Even with the departure of the 2017 NBA MVP, Silas still had the player who won the award the next season in Harden. However, Harden soon asked out, himself, following the departure of D’Antoni and former general manager Daryl Morey. After reporting to training camp late, Harden opened the season with the Rockets and appeared in eight awkward games before forcing a trade to Brooklyn.
Between the Harden and Westbrook debacle, injuries, trades, and players going in and out of the NBA’s health and safety protocols due to COVID-19 issues, Houston finished 2020-21 with a horrid 17-55 record, ending a tumultuous season for the rookie head coach.
The 2021-22 season was supposed to be somewhat better, with former All-Star point guard John Wall leading the resurgence of the Rockets’ youth movement after drafting the likes of Jalen Green, Alperen Sengun, Josh Christopher, and Usman Garuba.
Combine that with Kevin Porter Jr., who Houston acquired from Cleveland in January 2021, and it looked as if Silas had the recipe to pull the Rockets out of the bottom of the Western Conference.

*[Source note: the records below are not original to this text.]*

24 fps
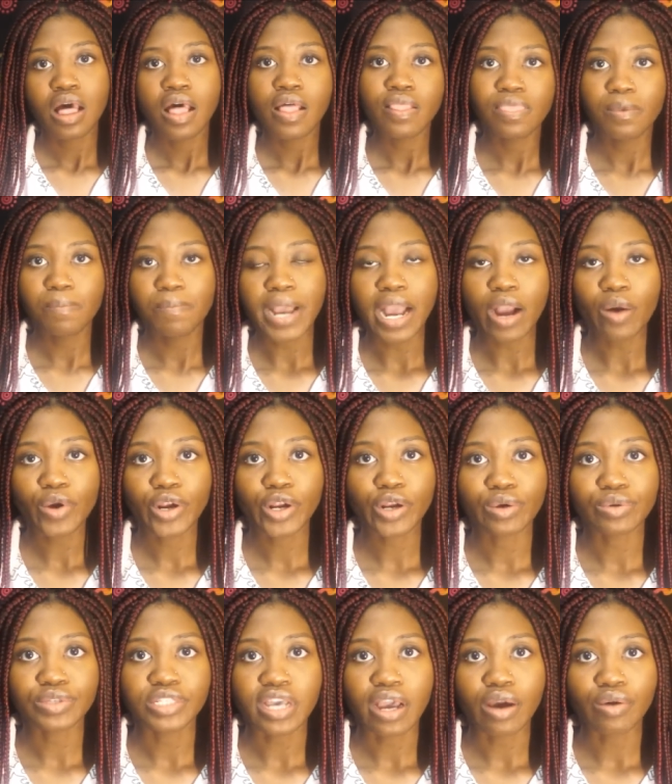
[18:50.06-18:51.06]
the power
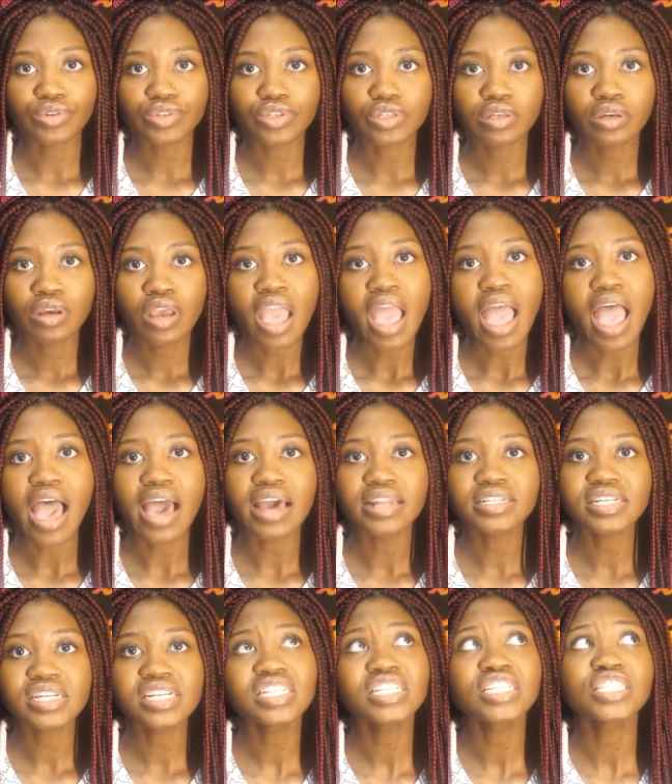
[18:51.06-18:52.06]
goes out
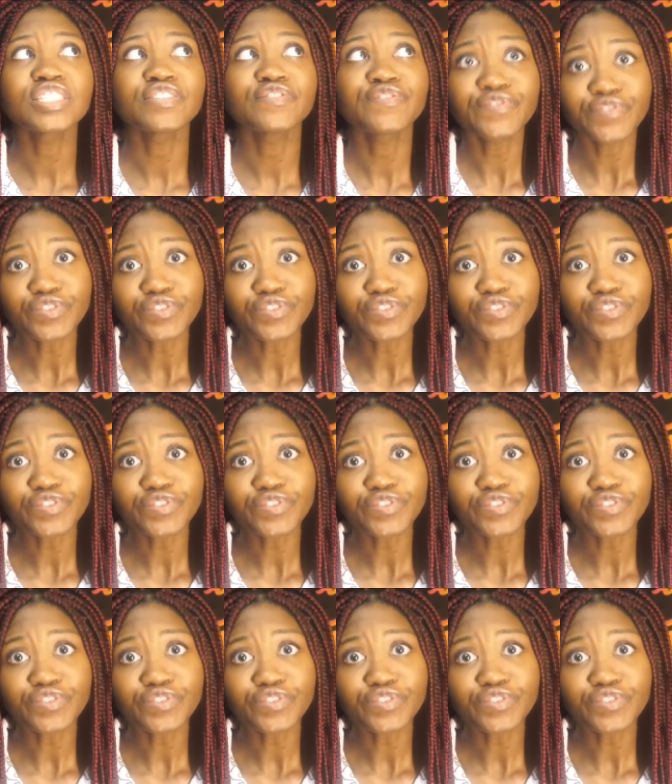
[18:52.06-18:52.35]
and it is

Yet, once again, Houston had to deal with another disgruntled star in Wall, and he and the Rockets mutually agreed that he would not play as the organization looked for qualified teams to trade with. A 31-year-old floor general with high usage wasn’t an ideal fit for a rebuilding team, and the final resolution of a contract buyout wasn’t reached until late June.
Although Silas had a plan to replace Wall by inserting Porter into the starting lineup, it was just another distraction that would linger over his head as he frequently answered questions about Wall throughout the season. In the end, with a 20-62 record, Houston finished at the bottom of the West for a second consecutive year.

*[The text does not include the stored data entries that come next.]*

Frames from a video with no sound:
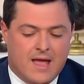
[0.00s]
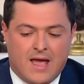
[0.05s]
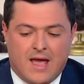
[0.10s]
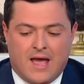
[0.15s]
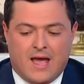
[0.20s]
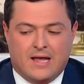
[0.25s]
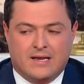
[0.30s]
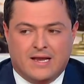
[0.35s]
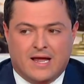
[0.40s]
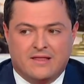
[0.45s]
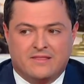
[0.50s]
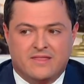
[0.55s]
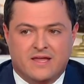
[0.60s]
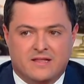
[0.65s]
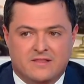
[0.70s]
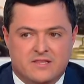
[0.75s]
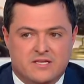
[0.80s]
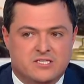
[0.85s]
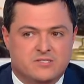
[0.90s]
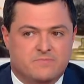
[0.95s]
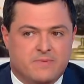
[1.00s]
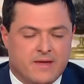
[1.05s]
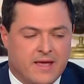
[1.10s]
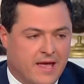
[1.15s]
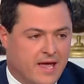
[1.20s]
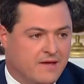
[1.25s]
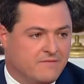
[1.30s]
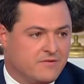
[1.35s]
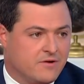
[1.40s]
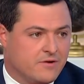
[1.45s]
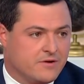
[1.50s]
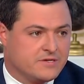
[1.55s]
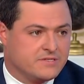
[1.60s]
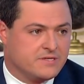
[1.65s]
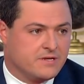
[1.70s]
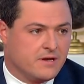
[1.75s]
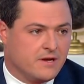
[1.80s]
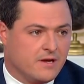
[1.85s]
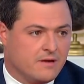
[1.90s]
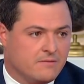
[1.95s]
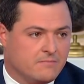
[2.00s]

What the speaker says: And I think this behavior is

This year, Silas took some time in the offseason to gather his thoughts and wrap his mind around everything that had happened the first two seasons of his head coaching career. He took delight in knowing that he would finally begin the season with talented players to add to the roster in the form of those 2022 first-round draft picks alongside a nucleus of young, athletic players already on the team.

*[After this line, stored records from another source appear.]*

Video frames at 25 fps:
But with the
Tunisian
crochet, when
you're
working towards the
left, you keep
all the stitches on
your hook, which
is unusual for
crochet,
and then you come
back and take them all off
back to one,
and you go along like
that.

With an entire offseason and no more drama to deal with from disgruntled superstars, it is almost as if Silas is starting his rookie season with the team in 2022-23, as opposed to his third season.
“I am excited about this group and the future,” Silas said at Houston’s annual media day to start camp in late September. “The first year there was a lot going on, and the second summer was short and there was a lot going on, as well. This year has been more normal.”
“We had a long summer, which is normal for a team like us,” Silas told reporters. “I am excited about our young guys because they are all good workers, super, super competitive and to some extent they have a chip on their shoulder. Which I love. It is for sure different from year one and year two. I might have a few more grey hairs because of those first couple of years.”
With no more turmoil and adversity surrounding the team, we might get a chance to finally witness the Rockets’ true “Rookie of the Year.”